Just days before Martin Luther King's birthday, President Bush's interim appointment of Charles Pickering to the federal 5th Circuit Court of Appeals reflects all that is hypocritical about the longtime Republican strategy for political dominance in the United States.

Of course Bush is hardly the first president to make use of the device of interim, or recess, appointment to bypass the Senate confirmation process. Such appointments are valid until the next Congress takes office, in this case in January 2005.

The battle over Pickering, whose appointment had been stymied in the Senate, is reminiscent of similar controversies during the Clinton administration.
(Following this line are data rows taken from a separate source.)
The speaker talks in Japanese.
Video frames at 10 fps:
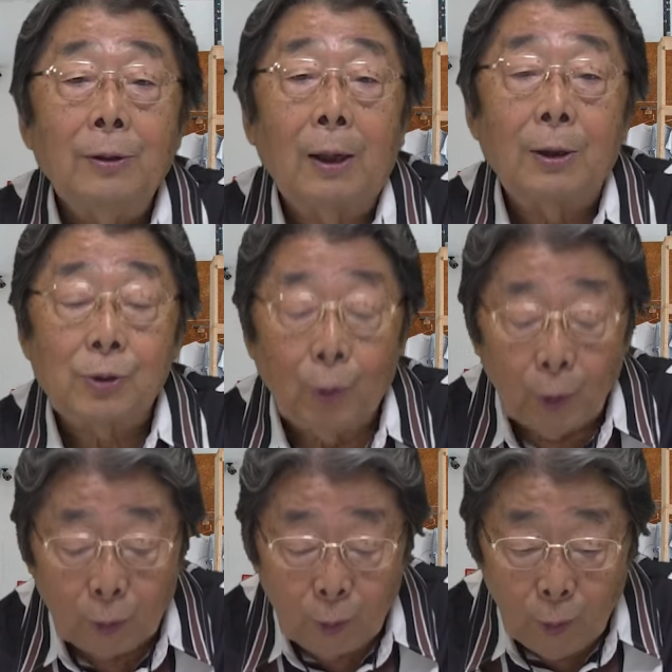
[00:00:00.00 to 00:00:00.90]
だから
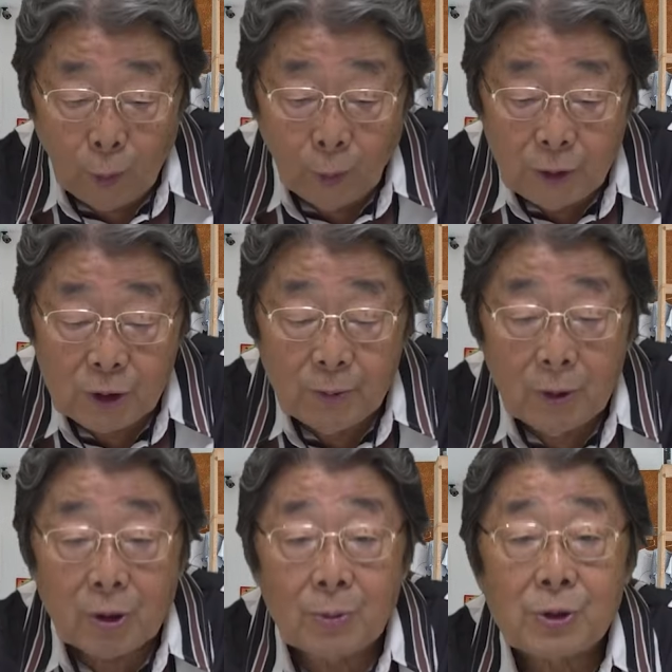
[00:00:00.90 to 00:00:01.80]
相当追い詰め
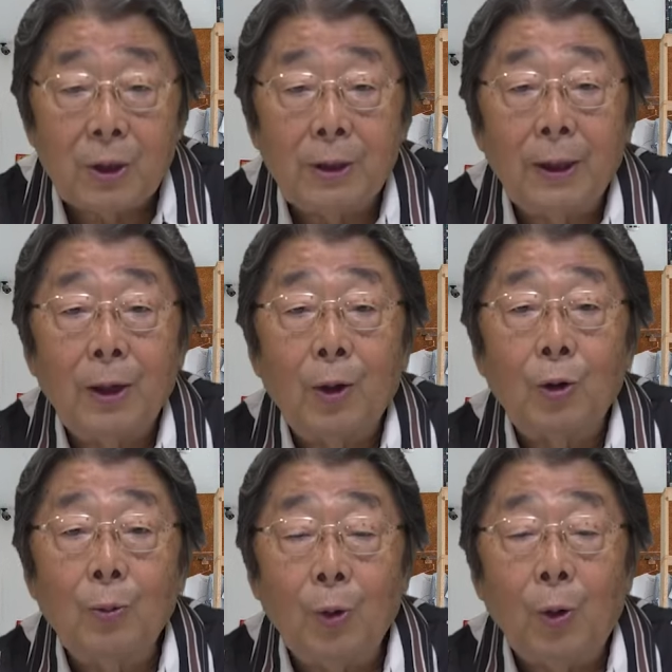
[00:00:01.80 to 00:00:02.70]
るかもしれないけれ
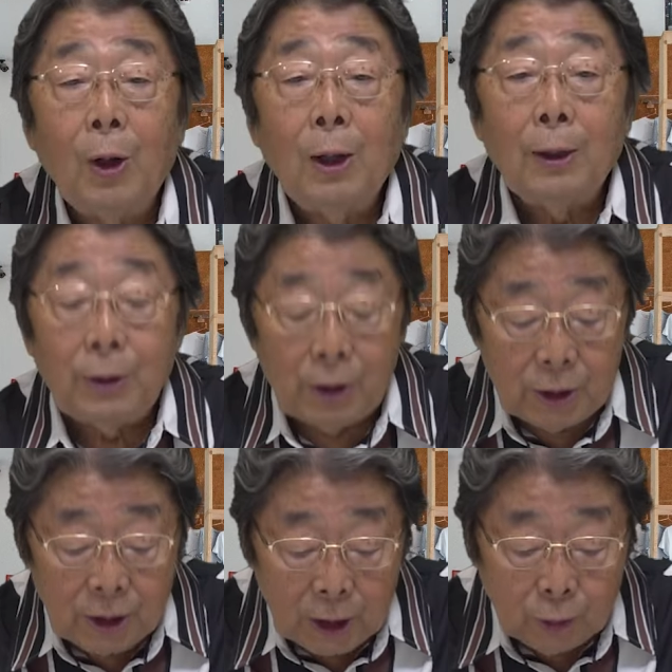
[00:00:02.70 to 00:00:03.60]
ども、議
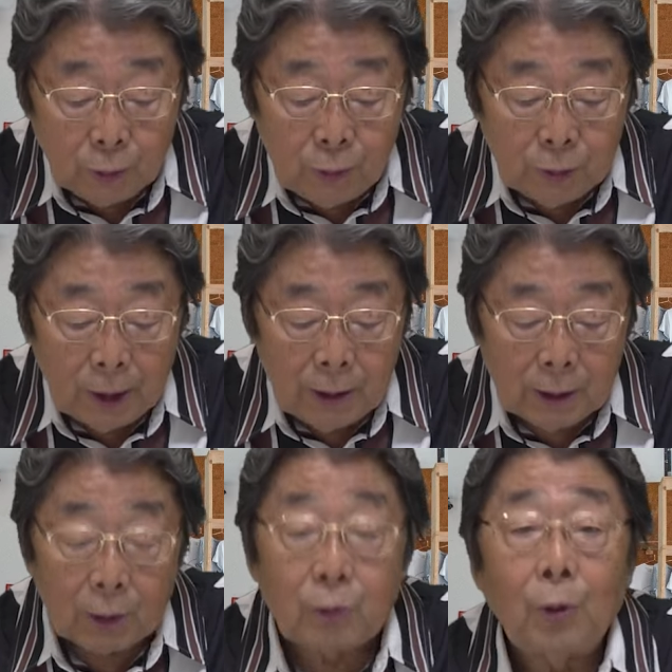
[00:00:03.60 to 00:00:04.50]
席という点に
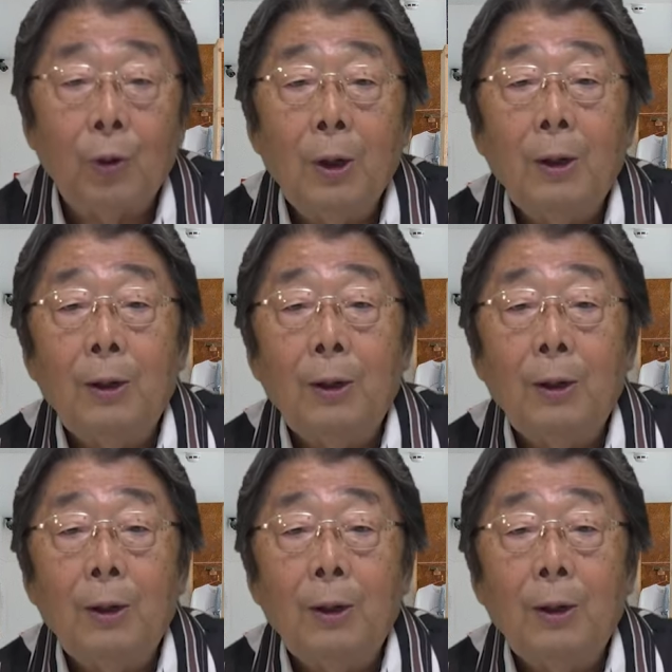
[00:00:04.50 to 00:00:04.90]
なると、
Clinton used recess appointments to allow Bill Lann Lee to head the Justice Department's civil rights division, and Roger Gregory to become a federal appeals judge.

Lee, who became the highest-ranking Asian American in the Clinton administration, promised reinvigorated civil rights enforcement. Gregory became the first black to serve on the southeastern 4th Circuit Court of Appeals.

Bush's appointment of Pickering, a protégé of Mississippi Sen. Trent Lott, to the 5th Circuit advances a cynical political strategy to gain votes in the South. It relies on politically correct — and often entirely honest — public expressions on race, while refusing to decry efforts — such as those of Pickering — that aim to turn back the clock on racial equality.

Welcoming the votes of those who remain unpersuaded about the importance of racial equality has been an unspoken part of a GOP strategy that put Nixon, Reagan and both Bushes in the White House.

Pickering's reputation as an anti-minority judge — particularly in reducing the sentence of a cross-burner — appeals politically to the backward element while diminishing the luster of the federal courts, which have served as the shield protecting basic civil rights in this country.

What's shameful about this appointment is the silence of the many good Republicans who know it's wrong but benefit from it.